BEGIN

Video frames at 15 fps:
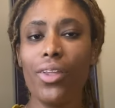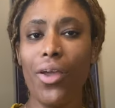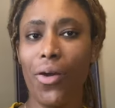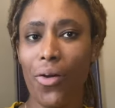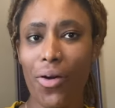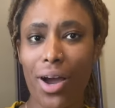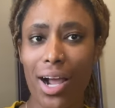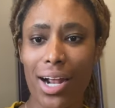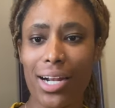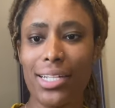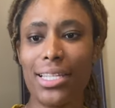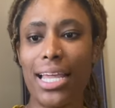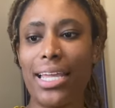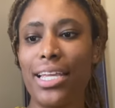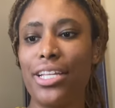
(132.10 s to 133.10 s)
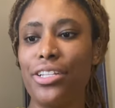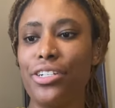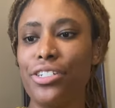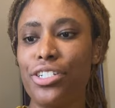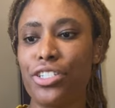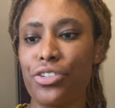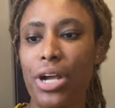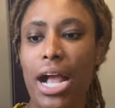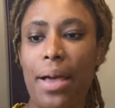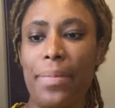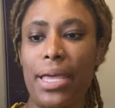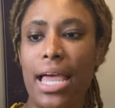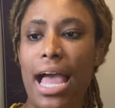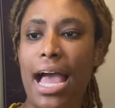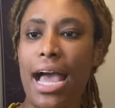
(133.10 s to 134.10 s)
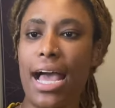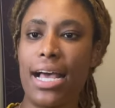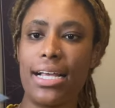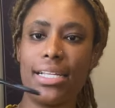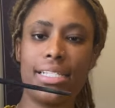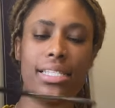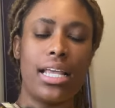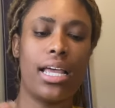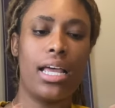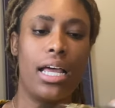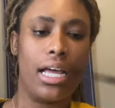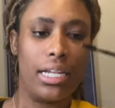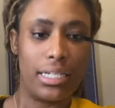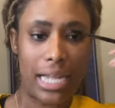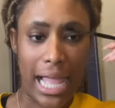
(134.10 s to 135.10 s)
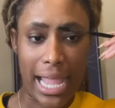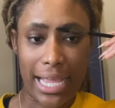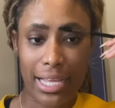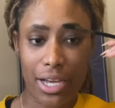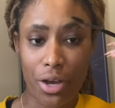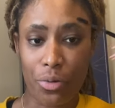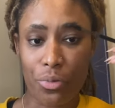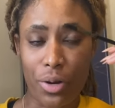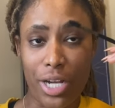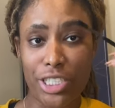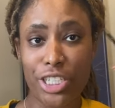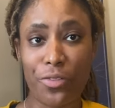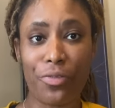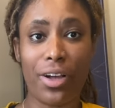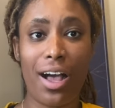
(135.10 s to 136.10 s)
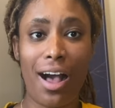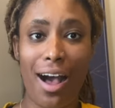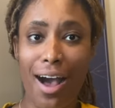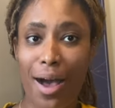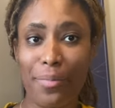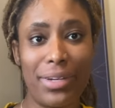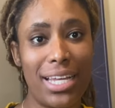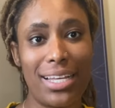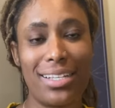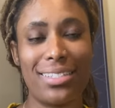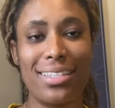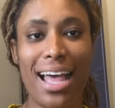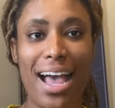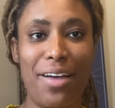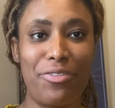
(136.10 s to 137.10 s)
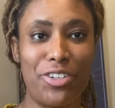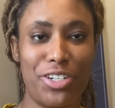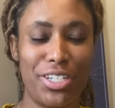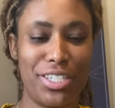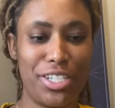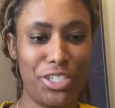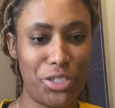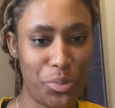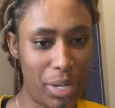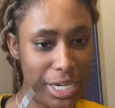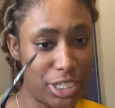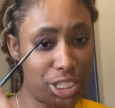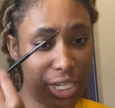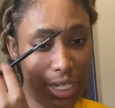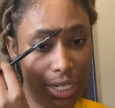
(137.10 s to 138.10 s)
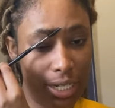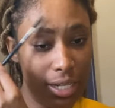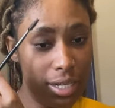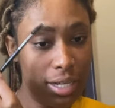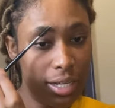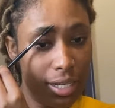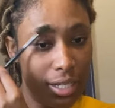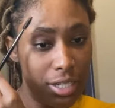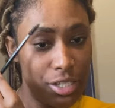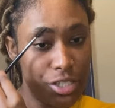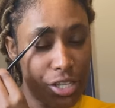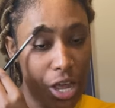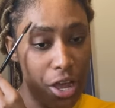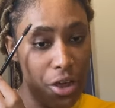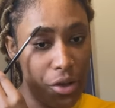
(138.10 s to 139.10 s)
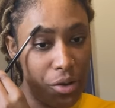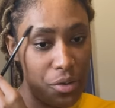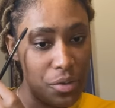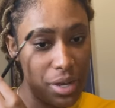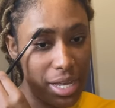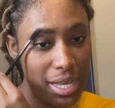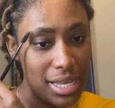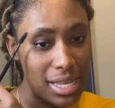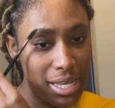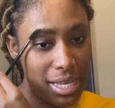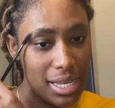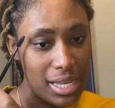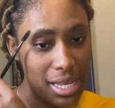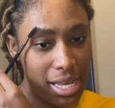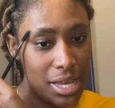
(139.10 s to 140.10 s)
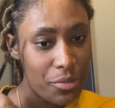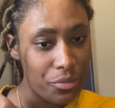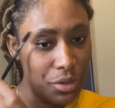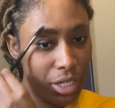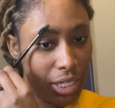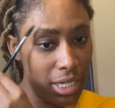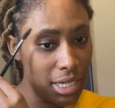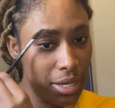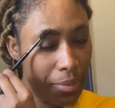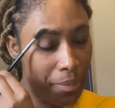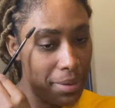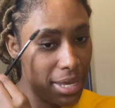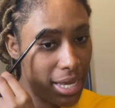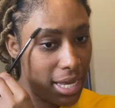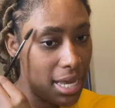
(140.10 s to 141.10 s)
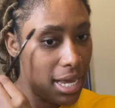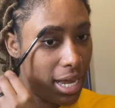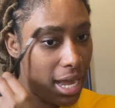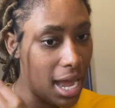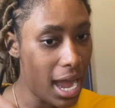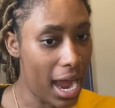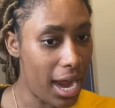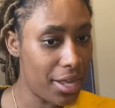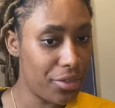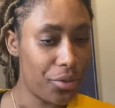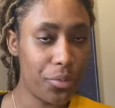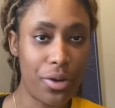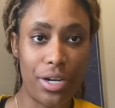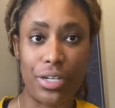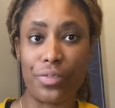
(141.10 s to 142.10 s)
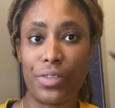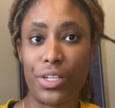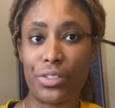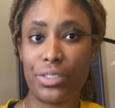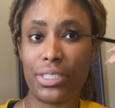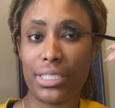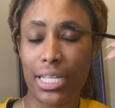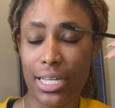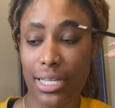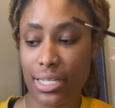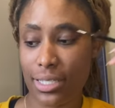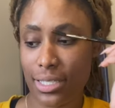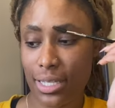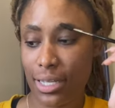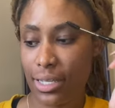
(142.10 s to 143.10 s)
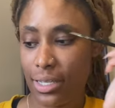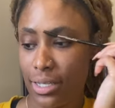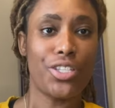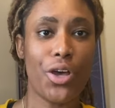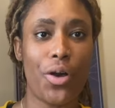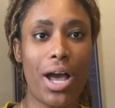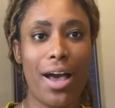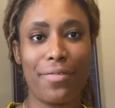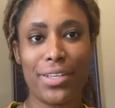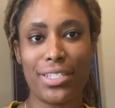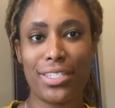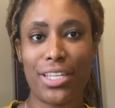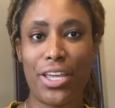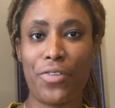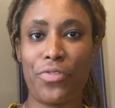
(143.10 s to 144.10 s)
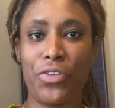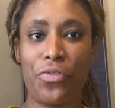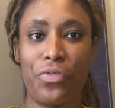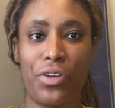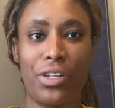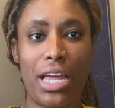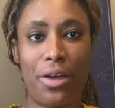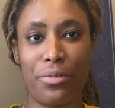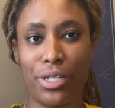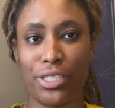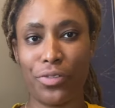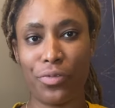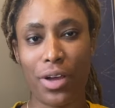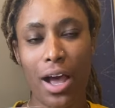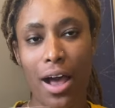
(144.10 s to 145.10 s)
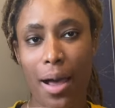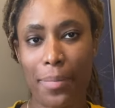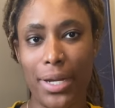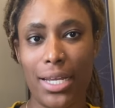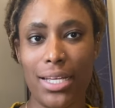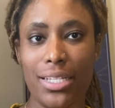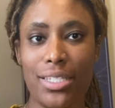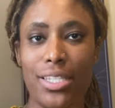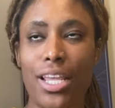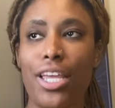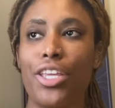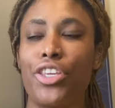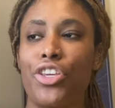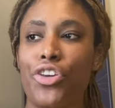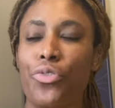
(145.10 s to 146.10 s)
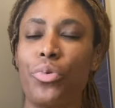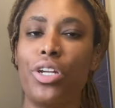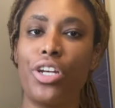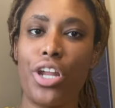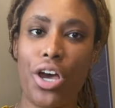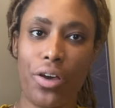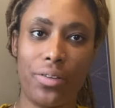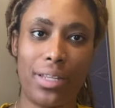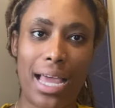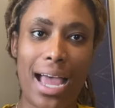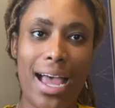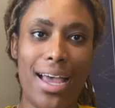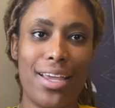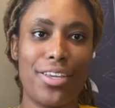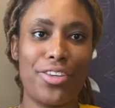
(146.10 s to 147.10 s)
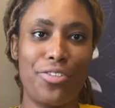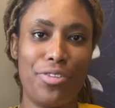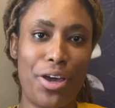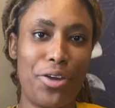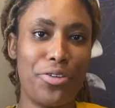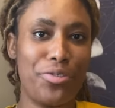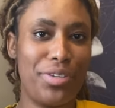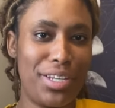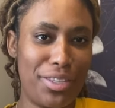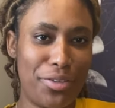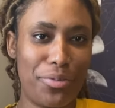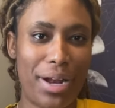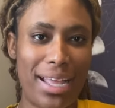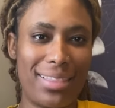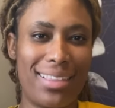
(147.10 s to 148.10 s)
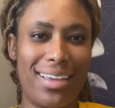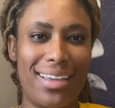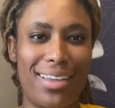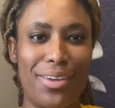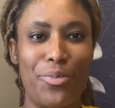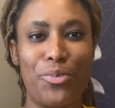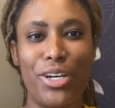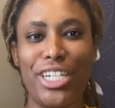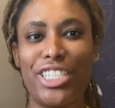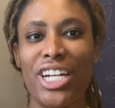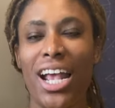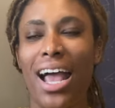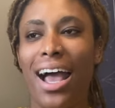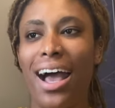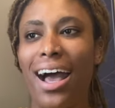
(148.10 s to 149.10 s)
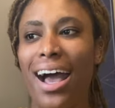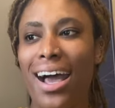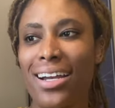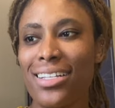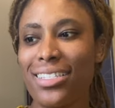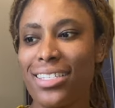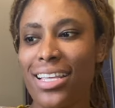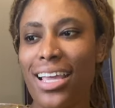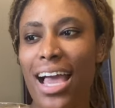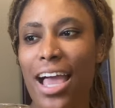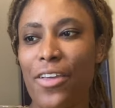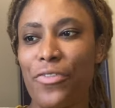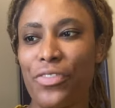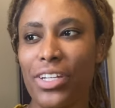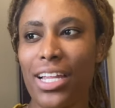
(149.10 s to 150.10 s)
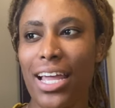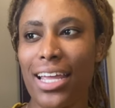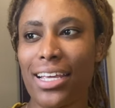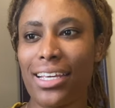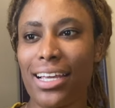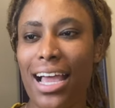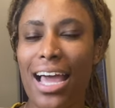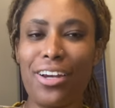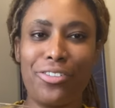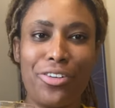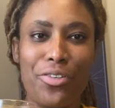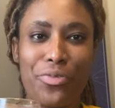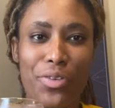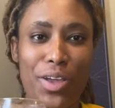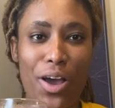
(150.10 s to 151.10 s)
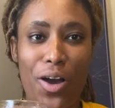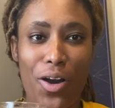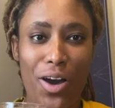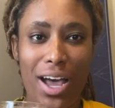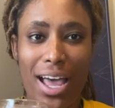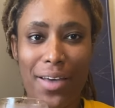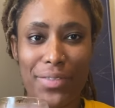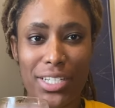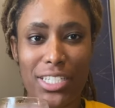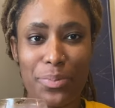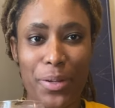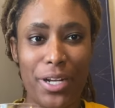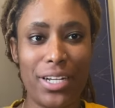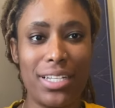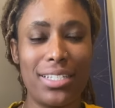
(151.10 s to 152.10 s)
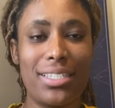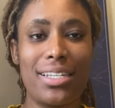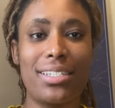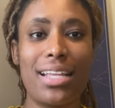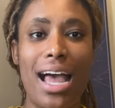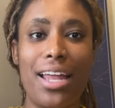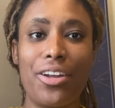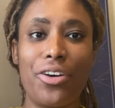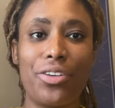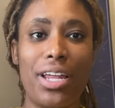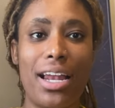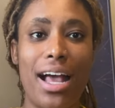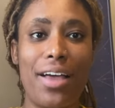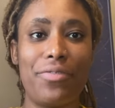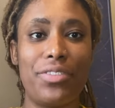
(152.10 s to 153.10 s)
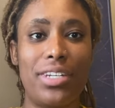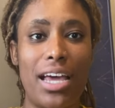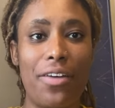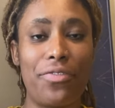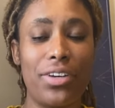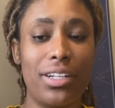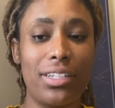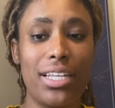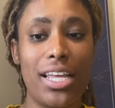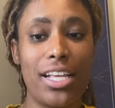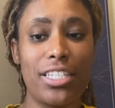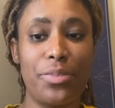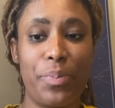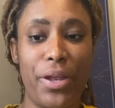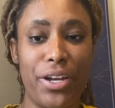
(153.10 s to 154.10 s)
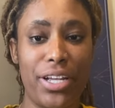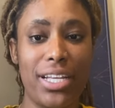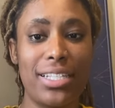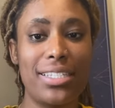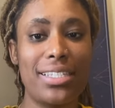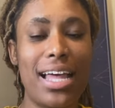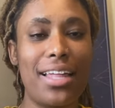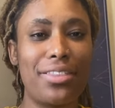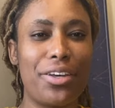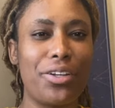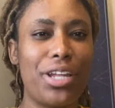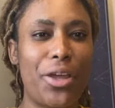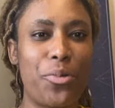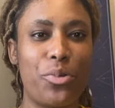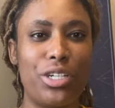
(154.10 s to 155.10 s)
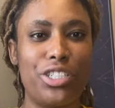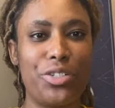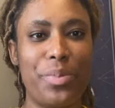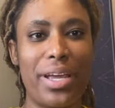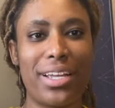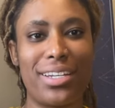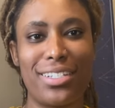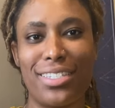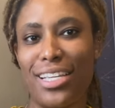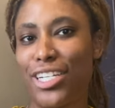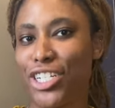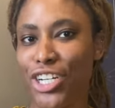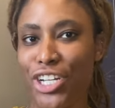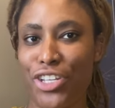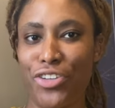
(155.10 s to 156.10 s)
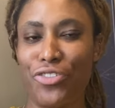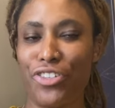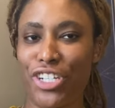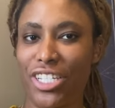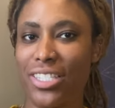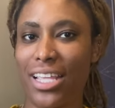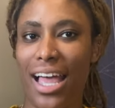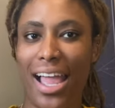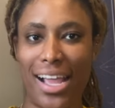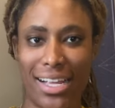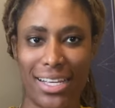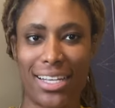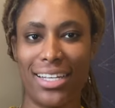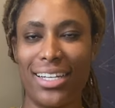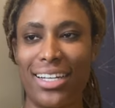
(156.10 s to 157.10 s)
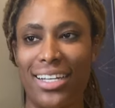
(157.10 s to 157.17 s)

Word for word: or they either describe it as like a rush of calmness after a situation. So it really could be either one of those things. So obviously if you feel that rush of calmness, you would know that, you know, you did the right thing, which honestly, I feel like, I don't know if we all have experienced this. I know that I've definitely experienced that though. Like once you make a decision and you just like,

END

Work to be completed -
Print again, exactly, the lines of the records above from the first line through the line with "(148.10 s to 149.10 s)". No pictures.

Answer for the task -
Video frames at 15 fps:
(132.10 s to 133.10 s)
(133.10 s to 134.10 s)
(134.10 s to 135.10 s)
(135.10 s to 136.10 s)
(136.10 s to 137.10 s)
(137.10 s to 138.10 s)
(138.10 s to 139.10 s)
(139.10 s to 140.10 s)
(140.10 s to 141.10 s)
(141.10 s to 142.10 s)
(142.10 s to 143.10 s)
(143.10 s to 144.10 s)
(144.10 s to 145.10 s)
(145.10 s to 146.10 s)
(146.10 s to 147.10 s)
(147.10 s to 148.10 s)
(148.10 s to 149.10 s)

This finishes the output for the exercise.